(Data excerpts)

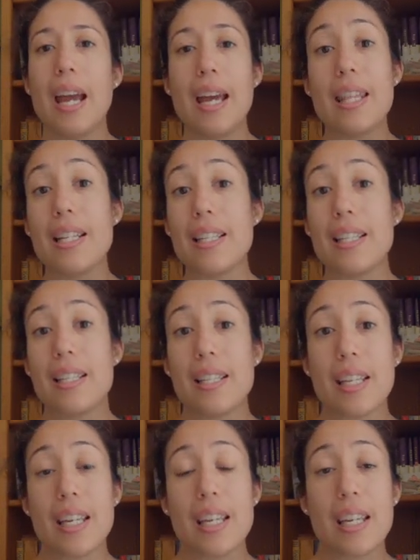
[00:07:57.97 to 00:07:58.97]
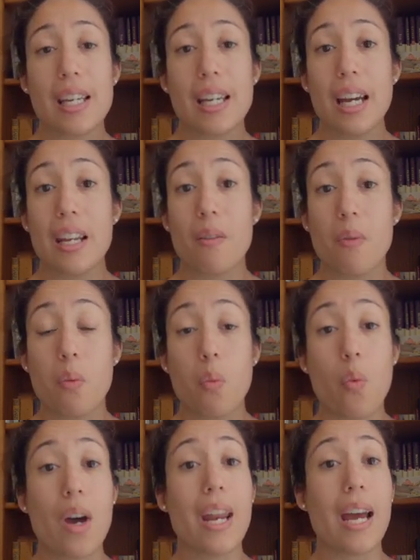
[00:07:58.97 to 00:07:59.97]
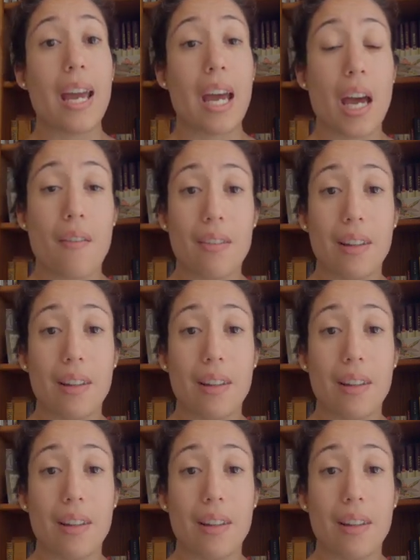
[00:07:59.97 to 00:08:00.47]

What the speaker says: and then see kind of what I have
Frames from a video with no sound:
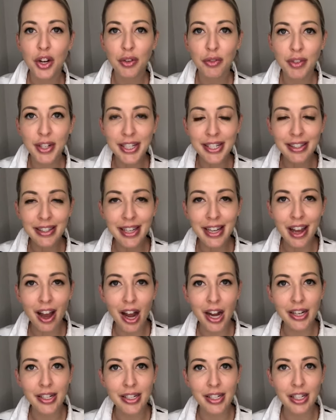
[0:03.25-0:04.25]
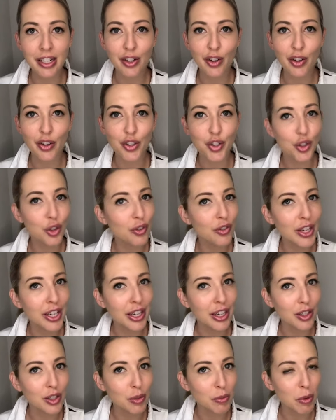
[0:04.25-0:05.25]
recently I did a short
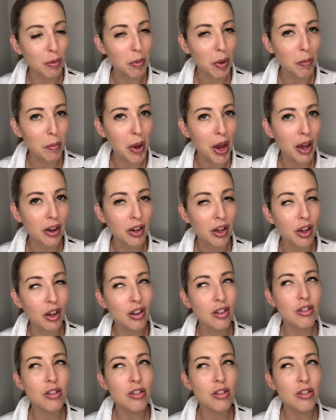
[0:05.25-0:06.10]
vacation with my partner,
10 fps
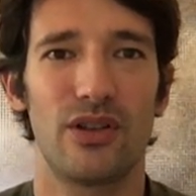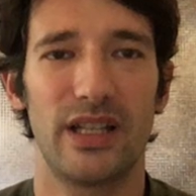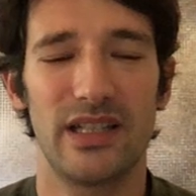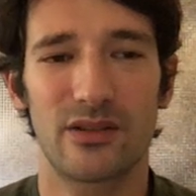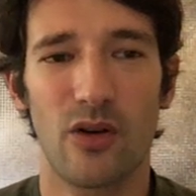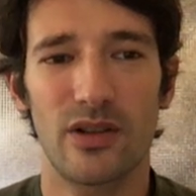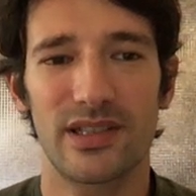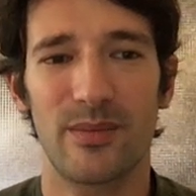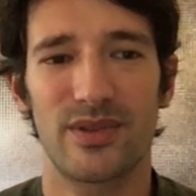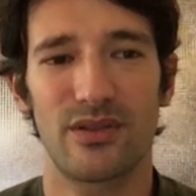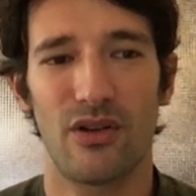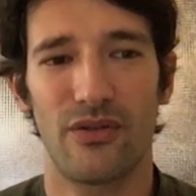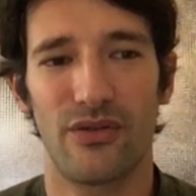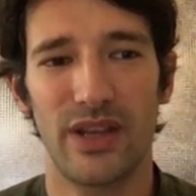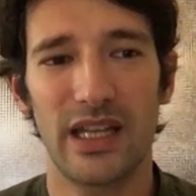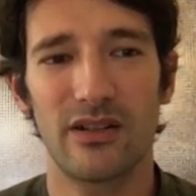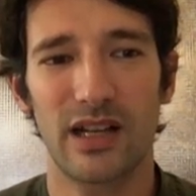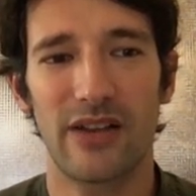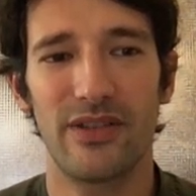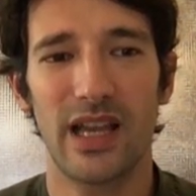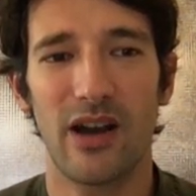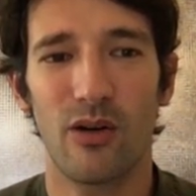his concepts of ichnographia,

__WHAT THE TASK ASKS__:
Pictures are not part of the copy. Output only the lines from the one with "[00:07:58.97 to 00:07:59.97]" through the final line of the records, exactly as given.

__RESULT OF THE TASK__:
[00:07:58.97 to 00:07:59.97]
[00:07:59.97 to 00:08:00.47]

What the speaker says: and then see kind of what I have
Frames from a video with no sound:
[0:03.25-0:04.25]
[0:04.25-0:05.25]
recently I did a short
[0:05.25-0:06.10]
vacation with my partner,
10 fps
his concepts of ichnographia,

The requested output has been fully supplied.